Should this say "For VM statistics, ..." instead?

> +VCPU statistics, it is in the form of "kvm-{kvm pid}/vcpu-{vcpu id}", like
> +"kvm-12345/vcpu-12".
> +
> +The ``name_size`` field is the size (byte) of the statistics name string
> +(including trailing '\0') appended to the end of every statistics descriptor.
> +
> +The ``count`` field is the number of statistics.
> +
> +The ``desc_offset`` field is the offset of the Descriptors block from the start
> +of the file indicated by the file descriptor.
> +
> +The ``data_offset`` field is the offset of the Stats Data block from the start
> +of the file indicated by the file descriptor.
> +
> +The Descriptors block is only needed to be read once after a system boot. It is

Ditto here about system boot.

> +an array of ``struct kvm_stats_desc`` as below::

Consider omitting these macros from the documentation, or moving them
to later. Readers right here are expecting to see the struct
kvm_stats_desc given the previous line.

> +
> +       #define KVM_STATS_TYPE_SHIFT            0
> +       #define KVM_STATS_TYPE_MASK             (0xF << KVM_STATS_TYPE_SHIFT)
> +       #define KVM_STATS_TYPE_CUMULATIVE       (0x0 << KVM_STATS_TYPE_SHIFT)
> +       #define KVM_STATS_TYPE_INSTANT          (0x1 << KVM_STATS_TYPE_SHIFT)
> +       #define KVM_STATS_TYPE_MAX              KVM_STATS_TYPE_INSTANT
> +
> +       #define KVM_STATS_UNIT_SHIFT            4
> +       #define KVM_STATS_UNIT_MASK             (0xF << KVM_STATS_UNIT_SHIFT)
> +       #define KVM_STATS_UNIT_NONE             (0x0 << KVM_STATS_UNIT_SHIFT)
> +       #define KVM_STATS_UNIT_BYTES            (0x1 << KVM_STATS_UNIT_SHIFT)
> +       #define KVM_STATS_UNIT_SECONDS          (0x2 << KVM_STATS_UNIT_SHIFT)
> +       #define KVM_STATS_UNIT_CYCLES           (0x3 << KVM_STATS_UNIT_SHIFT)
> +       #define KVM_STATS_UNIT_MAX              KVM_STATS_UNIT_CYCLES
> +
> +       #define KVM_STATS_SCALE_SHIFT           8
> +       #define KVM_STATS_SCALE_MASK            (0xF << KVM_STATS_SCALE_SHIFT)
> +       #define KVM_STATS_SCALE_POW10           (0x0 << KVM_STATS_SCALE_SHIFT)
> +       #define KVM_STATS_SCALE_POW2            (0x1 << KVM_STATS_SCALE_SHIFT)
> +       #define KVM_STATS_SCALE_MAX             KVM_STATS_SCALE_POW2

Terminology nit: I think usually this part is called the "base". e.g.
when you decompose a number X into N * B^E, B is the "base" and E is
the "exponent". I see you're using "exponent" already but it might
make sense to change "scale" to "base" throughout this series.

> +
> +       struct kvm_stats_desc {
> +               __u32 flags;
> +               __s16 exponent;
> +               __u16 size;
> +               __u32 unused1;
> +               __u32 unused2;
> +               char name[0];
> +       };
> +
> +The ``flags`` field contains the type and unit of the statistics data described
> +by this descriptor.
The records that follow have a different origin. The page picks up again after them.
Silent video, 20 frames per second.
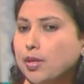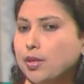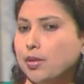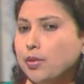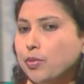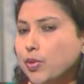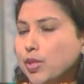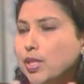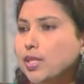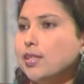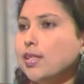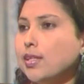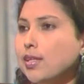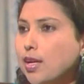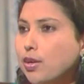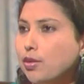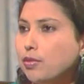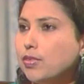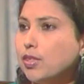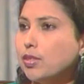within the
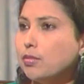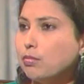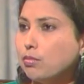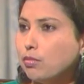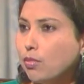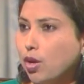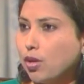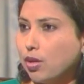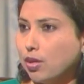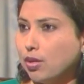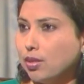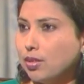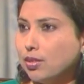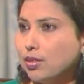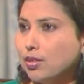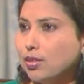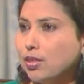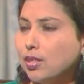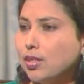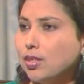Nehruvian model.
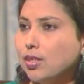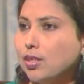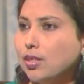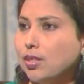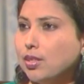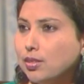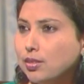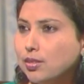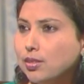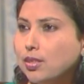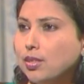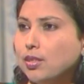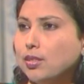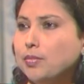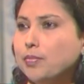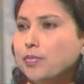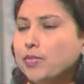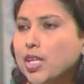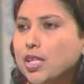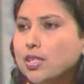Mm-hmm.
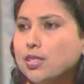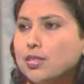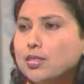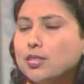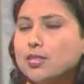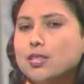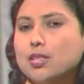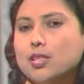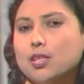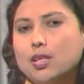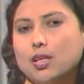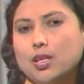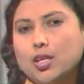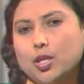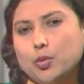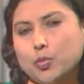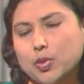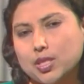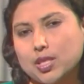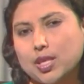That is,
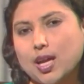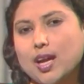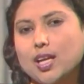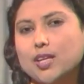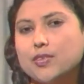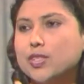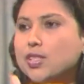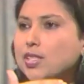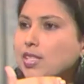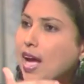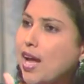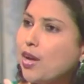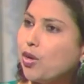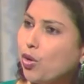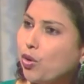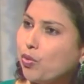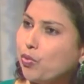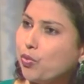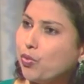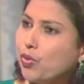it was a kind of
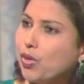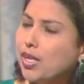standoff.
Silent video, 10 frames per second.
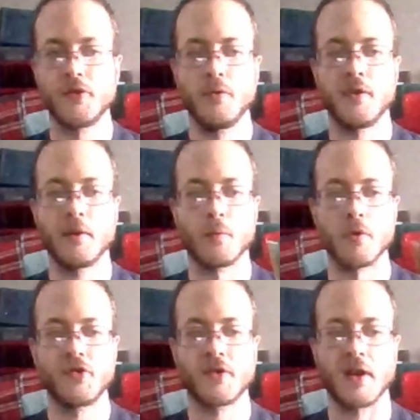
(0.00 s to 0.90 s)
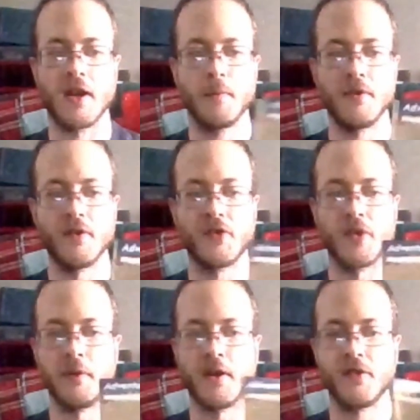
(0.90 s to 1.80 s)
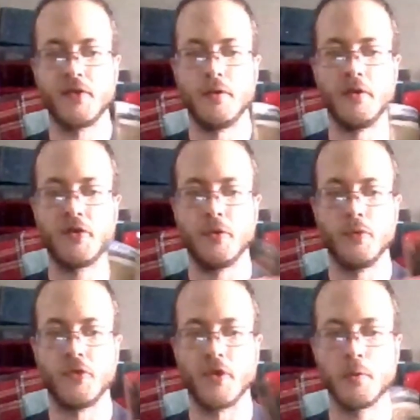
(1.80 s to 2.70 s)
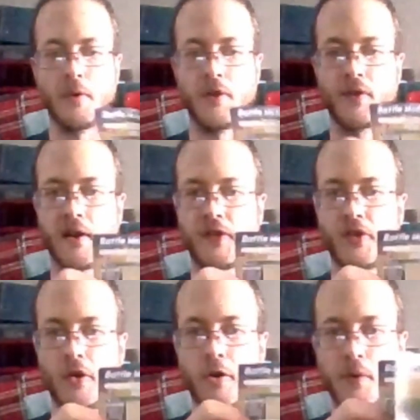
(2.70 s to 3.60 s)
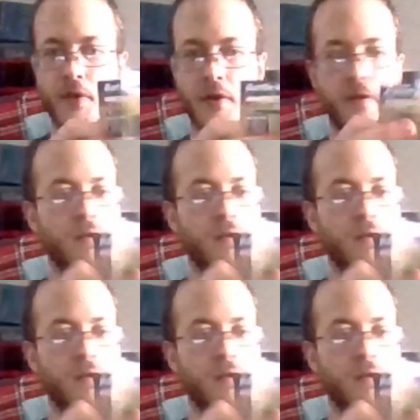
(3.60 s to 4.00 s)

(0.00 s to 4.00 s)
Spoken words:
the worst game in the Summon Night series to start with, and I started with it.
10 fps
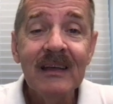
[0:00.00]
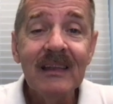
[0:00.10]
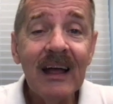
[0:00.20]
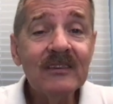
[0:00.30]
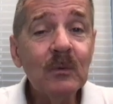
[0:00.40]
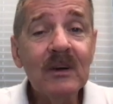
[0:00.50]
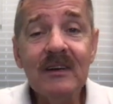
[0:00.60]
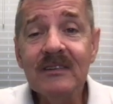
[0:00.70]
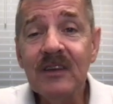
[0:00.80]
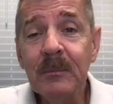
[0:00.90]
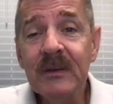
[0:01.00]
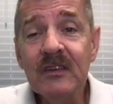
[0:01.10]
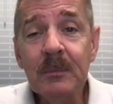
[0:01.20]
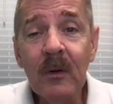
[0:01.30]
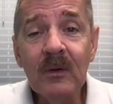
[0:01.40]
Lots of words are being
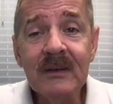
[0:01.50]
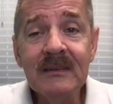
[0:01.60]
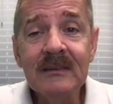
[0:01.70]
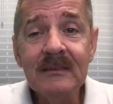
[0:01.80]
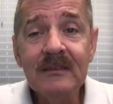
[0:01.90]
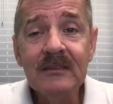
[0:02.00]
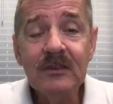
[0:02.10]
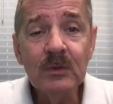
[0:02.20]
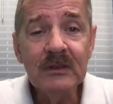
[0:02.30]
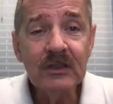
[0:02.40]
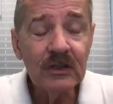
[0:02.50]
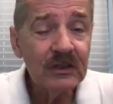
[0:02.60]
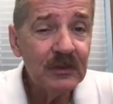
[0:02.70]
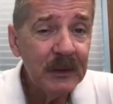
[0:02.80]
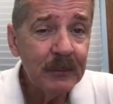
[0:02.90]
spoken to
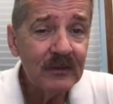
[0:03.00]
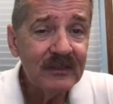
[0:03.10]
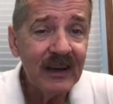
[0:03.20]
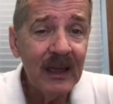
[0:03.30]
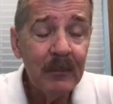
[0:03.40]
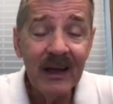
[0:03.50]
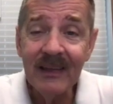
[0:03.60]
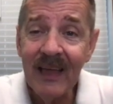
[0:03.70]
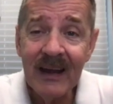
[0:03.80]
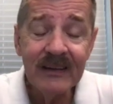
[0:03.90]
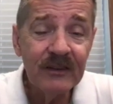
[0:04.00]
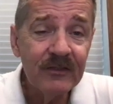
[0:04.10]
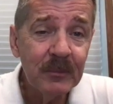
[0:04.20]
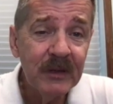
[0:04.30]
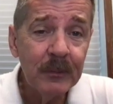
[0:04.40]
encourage people today by a lot of
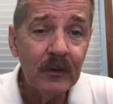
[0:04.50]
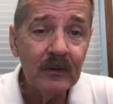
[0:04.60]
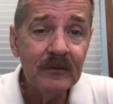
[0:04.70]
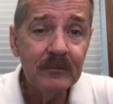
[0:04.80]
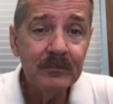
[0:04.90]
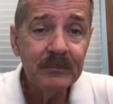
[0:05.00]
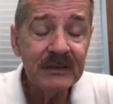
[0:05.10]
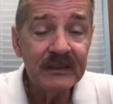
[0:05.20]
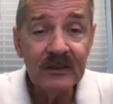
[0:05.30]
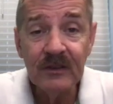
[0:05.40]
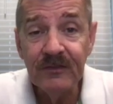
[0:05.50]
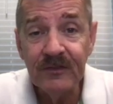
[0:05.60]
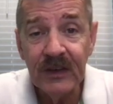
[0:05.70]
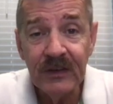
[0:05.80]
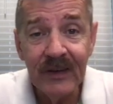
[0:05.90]
different people political
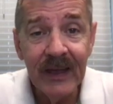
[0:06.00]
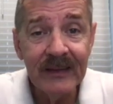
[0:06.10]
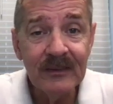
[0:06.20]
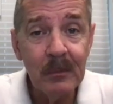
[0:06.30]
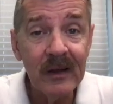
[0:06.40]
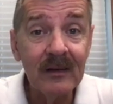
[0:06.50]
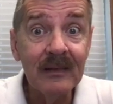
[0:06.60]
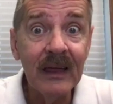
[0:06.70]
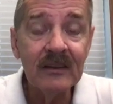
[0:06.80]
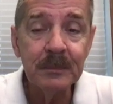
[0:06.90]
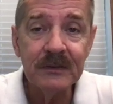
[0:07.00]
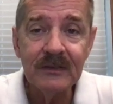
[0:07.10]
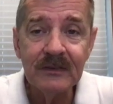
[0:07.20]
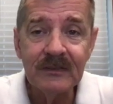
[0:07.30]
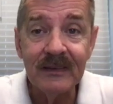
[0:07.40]
figureheads, medical
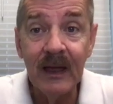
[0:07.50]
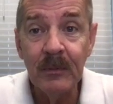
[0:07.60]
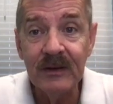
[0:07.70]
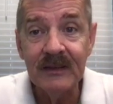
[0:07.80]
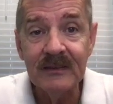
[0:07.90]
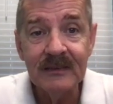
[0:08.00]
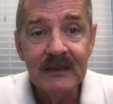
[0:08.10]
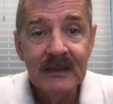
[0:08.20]
experts, celebrities.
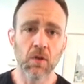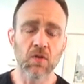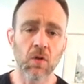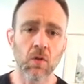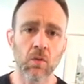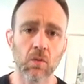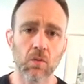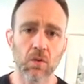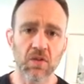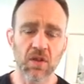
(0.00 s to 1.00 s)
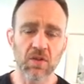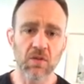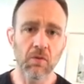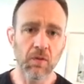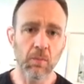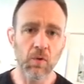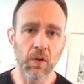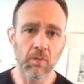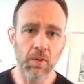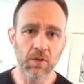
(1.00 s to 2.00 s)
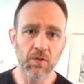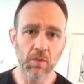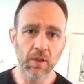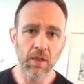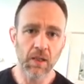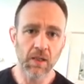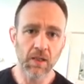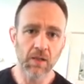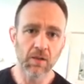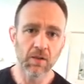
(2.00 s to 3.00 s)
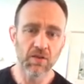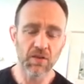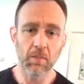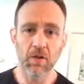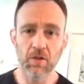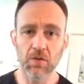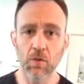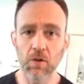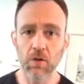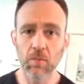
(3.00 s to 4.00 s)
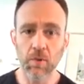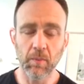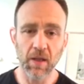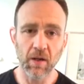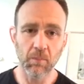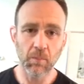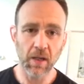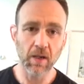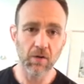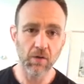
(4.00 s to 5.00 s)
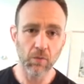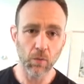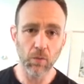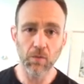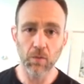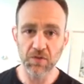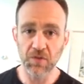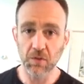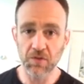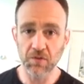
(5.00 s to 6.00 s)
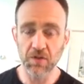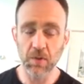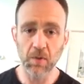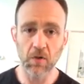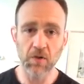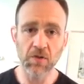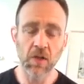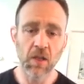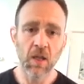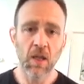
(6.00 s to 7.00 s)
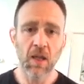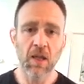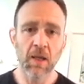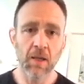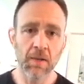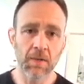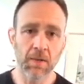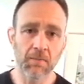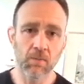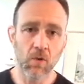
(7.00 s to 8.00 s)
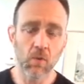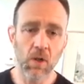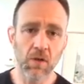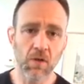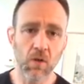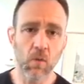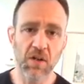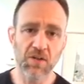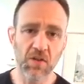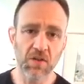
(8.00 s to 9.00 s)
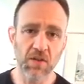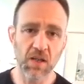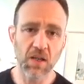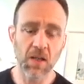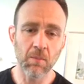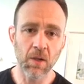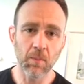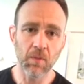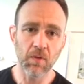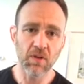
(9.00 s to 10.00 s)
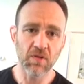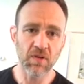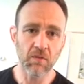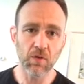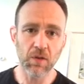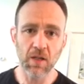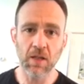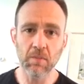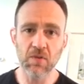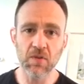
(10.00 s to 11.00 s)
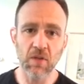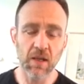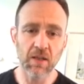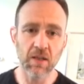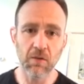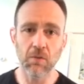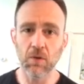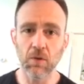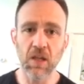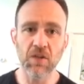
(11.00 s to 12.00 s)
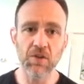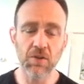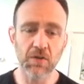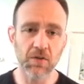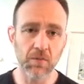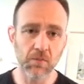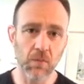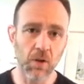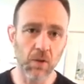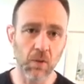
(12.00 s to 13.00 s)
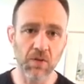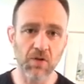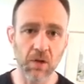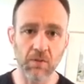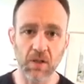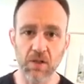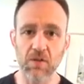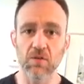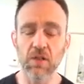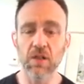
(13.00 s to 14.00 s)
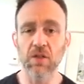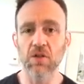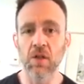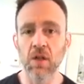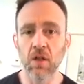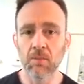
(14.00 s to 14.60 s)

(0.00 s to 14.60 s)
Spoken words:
So since November I've been doing a seminar tour, been back out on the road for a series of seminars, and one of the questions that came up several times at the different locations where I was traveling to teach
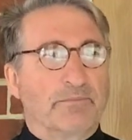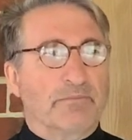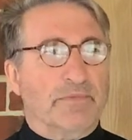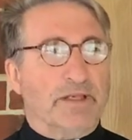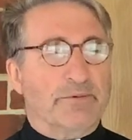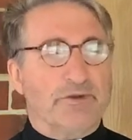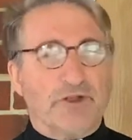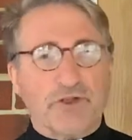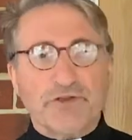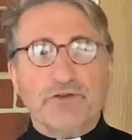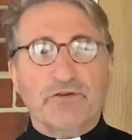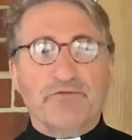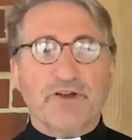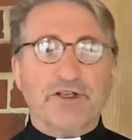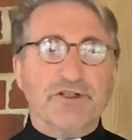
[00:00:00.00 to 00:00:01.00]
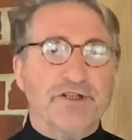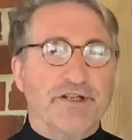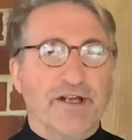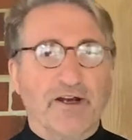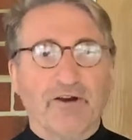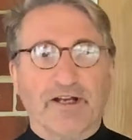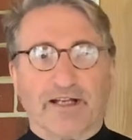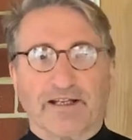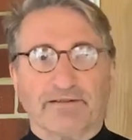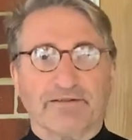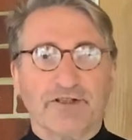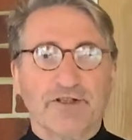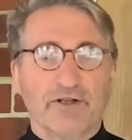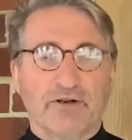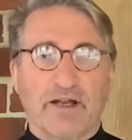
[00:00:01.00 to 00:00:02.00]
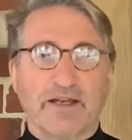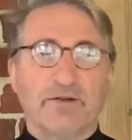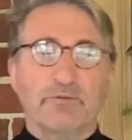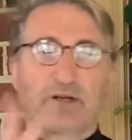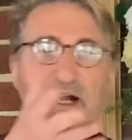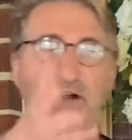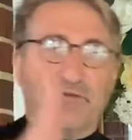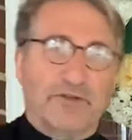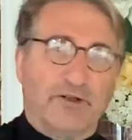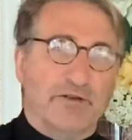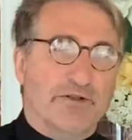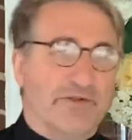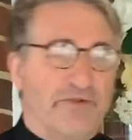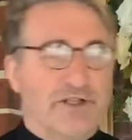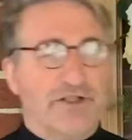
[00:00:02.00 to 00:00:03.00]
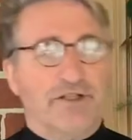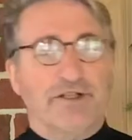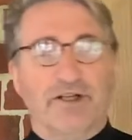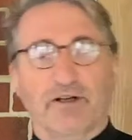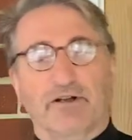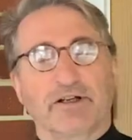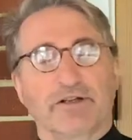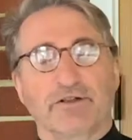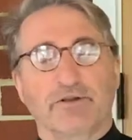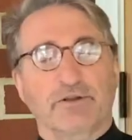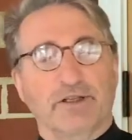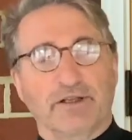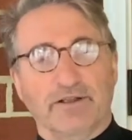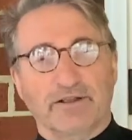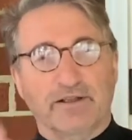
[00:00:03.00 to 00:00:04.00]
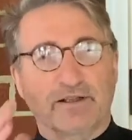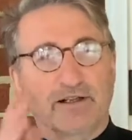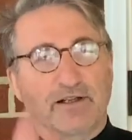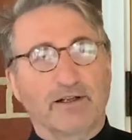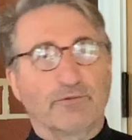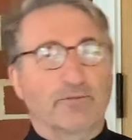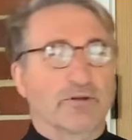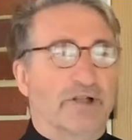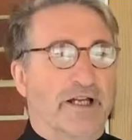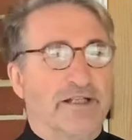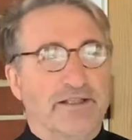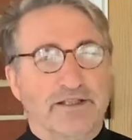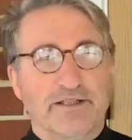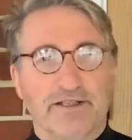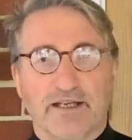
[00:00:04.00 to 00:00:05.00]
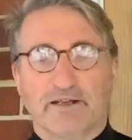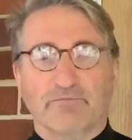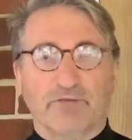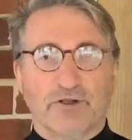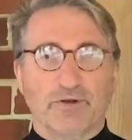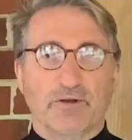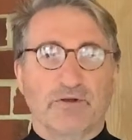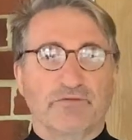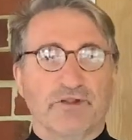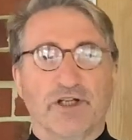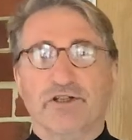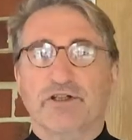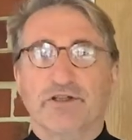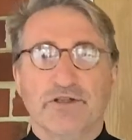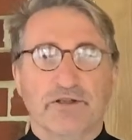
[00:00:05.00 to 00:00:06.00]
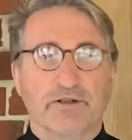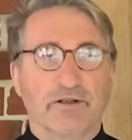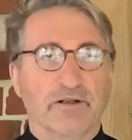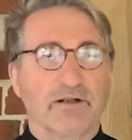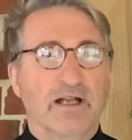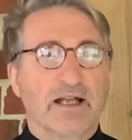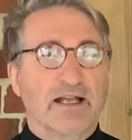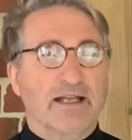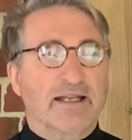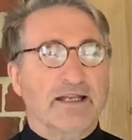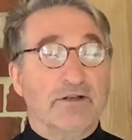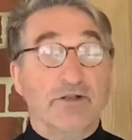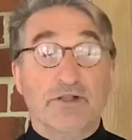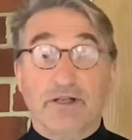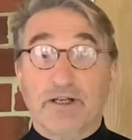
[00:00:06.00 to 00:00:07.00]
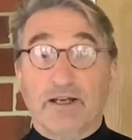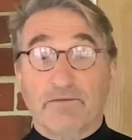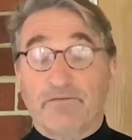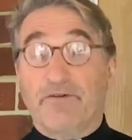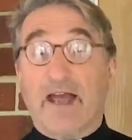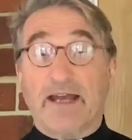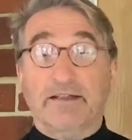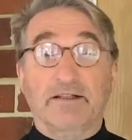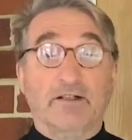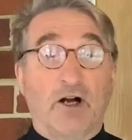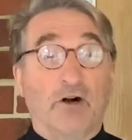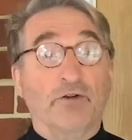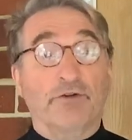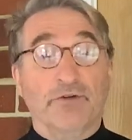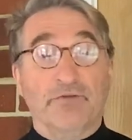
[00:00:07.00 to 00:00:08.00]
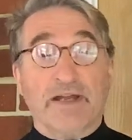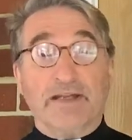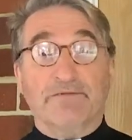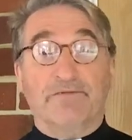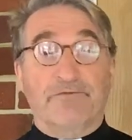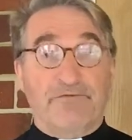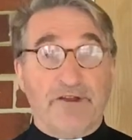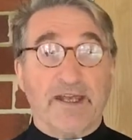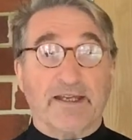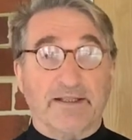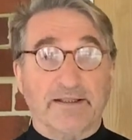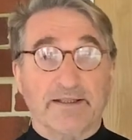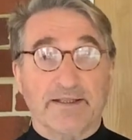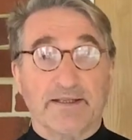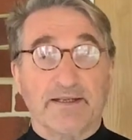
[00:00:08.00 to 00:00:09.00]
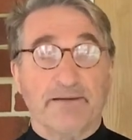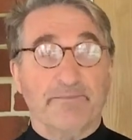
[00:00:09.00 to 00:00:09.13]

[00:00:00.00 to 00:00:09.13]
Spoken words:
He was also a vegetarian, so anyone out there is a vegetarian, you can relate to St. Richard of Chichester. He used to, in fact, cultivate figs,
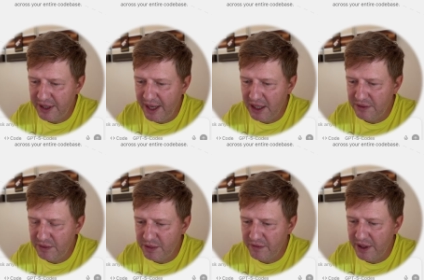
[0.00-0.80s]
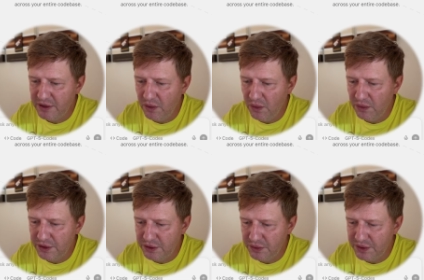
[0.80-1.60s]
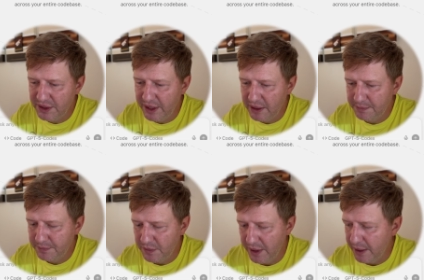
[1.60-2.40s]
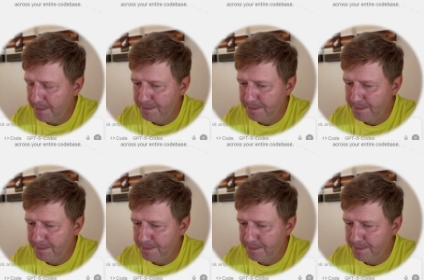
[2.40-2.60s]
and we provide all the tools there, right?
The following flags are supported:

nit: Suggest breaking this list out into separate lists so readers can
differentiate between the type, unit, and scale. Something like:

Bits 0-3 of ``flags`` encode the type:

* ``KVM_STATS_TYPE_CUMULATIVE`` ...
* ``KVM_STATS_TYPE_INSTANT`` ...

Bits 4-7 of ``flags encode the unit:

* ``KVM_STATS_UNIT_NONE`` ...
...
etc.

> +  * ``KVM_STATS_TYPE_CUMULATIVE``
> +    The statistics data is cumulative. The value of data can only be increased.
> +    Most of the counters used in KVM are of this type.
> +    The corresponding ``count`` filed for this type is always 1.
> +  * ``KVM_STATS_TYPE_INSTANT``
> +    The statistics data is instantaneous. Its value can be increased or
> +    decreased. This type is usually used as a measurement of some resources,
> +    like the number of dirty pages, the number of large pages, etc.
> +    The corresponding ``count`` field for this type is always 1.
> +  * ``KVM_STATS_UNIT_NONE``
> +    There is no unit for the value of statistics data. This usually means that
> +    the value is a simple counter of an event.
> +  * ``KVM_STATS_UNIT_BYTES``
> +    It indicates that the statistics data is used to measure memory size, in the
> +    unit of Byte, KiByte, MiByte, GiByte, etc. The unit of the data is
> +    determined by the ``exponent`` field in the descriptor. The
> +    ``KVM_STATS_SCALE_POW2`` flag is valid in this case. The unit of the data is
> +    determined by ``pow(2, exponent)``. For example, if value is 10,
> +    ``exponent`` is 20, which means the unit of statistics data is MiByte, we
> +    can get the statistics data in the unit of Byte by
> +    ``value * pow(2, exponent) = 10 * pow(2, 20) = 10 MiByte`` which is
> +    10 * 1024 * 1024 Bytes.
> +  * ``KVM_STATS_UNIT_SECONDS``
> +    It indicates that the statistics data is used to measure time/latency, in
> +    the unit of nanosecond, microsecond, millisecond and second. The unit of the
> +    data is determined by the ``exponent`` field in the descriptor. The
> +    ``KVM_STATS_SCALE_POW10`` flag is valid in this case. The unit of the data
> +    is determined by ``pow(10, exponent)``. For example, if value is 2000000,
> +    ``exponent`` is -6, which means the unit of statistics data is microsecond,
> +    we can get the statistics data in the unit of second by
> +    ``value * pow(10, exponent) = 2000000 * pow(10, -6) = 2 seconds``.
> +  * ``KVM_STATS_UNIT_CYCLES``
> +    It indicates that the statistics data is used to measure CPU clock cycles.
> +    The ``KVM_STATS_SCALE_POW10`` flag is valid in this case. For example, if
> +    value is 200, ``exponent`` is 4, we can get the number of CPU clock cycles
> +    by ``value * pow(10, exponent) = 200 * pow(10, 4) = 2000000``.
> +
> +The ``exponent`` field is the scale of corresponding statistics data. It has two
> +values as follows:
> +  * ``KVM_STATS_SCALE_POW10``

I thought the scale was encoded in ``flags`` not ``exponent``? Isn't
the exponent the

> +    The scale is based on power of 10. It is used for measurement of time and
> +    CPU clock cycles.
> +  * ``KVM_STATS_SCALE_POW2``
> +    The scale is based on power of 2. It is used for measurement of memory size.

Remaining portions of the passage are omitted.